Emissions inventories can be developed following two broad approaches. The bottom-up approach calculates emissions from each source sector and fuel type by combining specific emission factors and corresponding activity rates (Liu et al. 2015). It provides high spatiotemporal detail but requires a large amount of input data which are likely to contain errors of various kinds. For instance, several studies quantified the uncertainties in emission factors (Zhao et al. 2012) and energy statistics (Hong et al. 2017) for China, the world’s largest energy consumer and one of the top emitters of air pollutants, the accuracy of whose emission estimates is of global importance. The top-down proxy-based approach downscales and allocates national or regional level statistics into a grid using spatial proxies representing local activity levels (Raupach et al. 2010). It is less data-intensive but may introduce additional uncertainties into the distributions of emissions. For example, Geng et al. (2017) demonstrated that with the same total emissions, modelled NO2 columns for China are sensitive to the spatial surrogates used. Moreover, the correlation between emissions and a proxy is often sensitive to the spatial resolution and tends to break down at finer scales (Oda and Maksyutov 2011). A single inventory can be established incorporating both approaches (e.g. Zheng et al. 2017), as emission factors and activity data may not be available for all source sectors and the use of proxies is essential for gridding; thus, different and complex types of uncertainties may co-exist.

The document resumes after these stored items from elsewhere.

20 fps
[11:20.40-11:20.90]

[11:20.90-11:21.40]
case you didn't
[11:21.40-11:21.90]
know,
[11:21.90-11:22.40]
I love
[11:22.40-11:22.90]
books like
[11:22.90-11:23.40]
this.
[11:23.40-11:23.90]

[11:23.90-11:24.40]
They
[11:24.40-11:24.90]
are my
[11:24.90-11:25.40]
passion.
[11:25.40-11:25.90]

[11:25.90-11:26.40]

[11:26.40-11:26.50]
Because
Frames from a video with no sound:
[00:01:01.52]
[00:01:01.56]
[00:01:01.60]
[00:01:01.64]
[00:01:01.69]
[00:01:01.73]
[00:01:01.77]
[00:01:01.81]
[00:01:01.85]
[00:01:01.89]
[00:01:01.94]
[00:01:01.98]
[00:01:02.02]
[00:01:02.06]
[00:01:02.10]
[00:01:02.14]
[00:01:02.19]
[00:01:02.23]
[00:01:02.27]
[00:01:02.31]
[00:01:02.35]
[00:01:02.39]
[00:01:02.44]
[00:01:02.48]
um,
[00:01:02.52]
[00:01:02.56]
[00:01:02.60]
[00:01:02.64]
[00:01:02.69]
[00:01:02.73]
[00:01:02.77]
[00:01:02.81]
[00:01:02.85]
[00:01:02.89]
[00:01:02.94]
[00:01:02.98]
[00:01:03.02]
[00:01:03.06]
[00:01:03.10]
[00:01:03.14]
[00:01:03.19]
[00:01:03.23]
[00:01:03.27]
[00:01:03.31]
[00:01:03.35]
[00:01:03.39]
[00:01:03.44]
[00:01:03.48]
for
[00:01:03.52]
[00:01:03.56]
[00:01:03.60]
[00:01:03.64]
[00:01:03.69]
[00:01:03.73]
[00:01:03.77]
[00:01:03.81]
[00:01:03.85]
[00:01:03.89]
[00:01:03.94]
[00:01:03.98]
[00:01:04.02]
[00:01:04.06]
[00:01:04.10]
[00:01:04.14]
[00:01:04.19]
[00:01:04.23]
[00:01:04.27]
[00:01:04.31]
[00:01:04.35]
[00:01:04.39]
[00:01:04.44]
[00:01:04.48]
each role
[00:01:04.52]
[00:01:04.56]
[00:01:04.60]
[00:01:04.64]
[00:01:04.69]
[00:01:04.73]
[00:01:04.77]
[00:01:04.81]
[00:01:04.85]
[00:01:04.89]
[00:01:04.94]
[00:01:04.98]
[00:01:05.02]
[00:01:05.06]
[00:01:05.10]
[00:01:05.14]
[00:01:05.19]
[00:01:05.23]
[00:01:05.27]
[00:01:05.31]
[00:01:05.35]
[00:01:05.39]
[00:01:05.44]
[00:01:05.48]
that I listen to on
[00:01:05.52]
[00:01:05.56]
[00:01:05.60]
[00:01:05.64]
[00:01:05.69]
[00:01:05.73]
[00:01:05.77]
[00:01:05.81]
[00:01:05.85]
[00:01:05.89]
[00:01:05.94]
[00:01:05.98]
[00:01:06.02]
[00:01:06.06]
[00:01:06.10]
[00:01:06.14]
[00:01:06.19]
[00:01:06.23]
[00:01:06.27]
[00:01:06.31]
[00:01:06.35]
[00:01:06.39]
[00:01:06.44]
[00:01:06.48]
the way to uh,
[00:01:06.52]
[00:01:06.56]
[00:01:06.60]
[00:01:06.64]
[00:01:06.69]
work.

In addition to the inherent uncertainties in emission estimates, there are uncertainties introduced by the trends of emissions. This arises from the fact that emissions inventories are inevitably time lagged — they are inventories of past emissions. Depending on the approach(es) adopted, the lag between the occurrence of emissions and the completion of an inventory may vary between one and several years (Janssens-Maenhout et al. 2015). Yet inventories are not only applied in hindcasting pollutant concentrations for the period when the emissions occurred (Colette et al. 2017), but are also widely used in forecasting (Brasseur et al. 2019). This can be particularly problematic in regions undergoing rapid emission changes such as the case of China. During the past decade, China has been actively combating its air pollution problem through a series of clean air policies (Cheng et al. 2020). The most up-to-date assessment identified nationwide reductions in SO2, NOX, CO, PM10 and PM2.5 emissions between 2010 and 2017, while NMVOC and NH3 emissions increased and plateaued, respectively (Zheng et al. 2018). Many provincial and city-level governments have also been implementing their own pollution control measures which are of differing stringency and effectiveness, leading to spatially inhomogeneous emission changes (Cheng et al. 2019). Hence, when an existing emissions inventory is used to simulate air quality at a later point in time, the uncertainties and errors due to emission trends should also be taken into consideration.

Given these uncertainties, there have been numerous studies that verify and/or optimise emissions inventories. The eddy covariance technique, originally established to quantify the biosphere-atmosphere carbon and heat exchange (Baldocchi 2003), is also increasingly used to measure anthropogenic pollutant fluxes from urban canopies. Vertical fluxes provide a direct measure of the emission strength from an upwind source area referred to as the flux footprint, which can be scaled for comparison with emissions inventories (Lee et al. 2015; Squires et al. 2020). To expand the small footprint areas associated with tower-based measurements, measurements from mobile platforms such as towers on vehicles (Moore et al. 2009) and aircrafts (Vaughan et al. 2016) have been used to obtain urban-scale estimates. Another key approach is to infer emission strengths from ambient pollutant concentrations (Tang et al. 2013; Carruthers et al. 2019) but more commonly satellite retrievals of total column quantities due to their wider spatiotemporal coverage (Wang et al. 2010, 2015; Liu et al. 2016). Statistical inversion techniques span complex fitting algorithms and mass balance box modelling (de Foy et al. 2014). Other studies have optimised simulations of chemical transport models using variational or sequential algorithms (Streets et al. 2013)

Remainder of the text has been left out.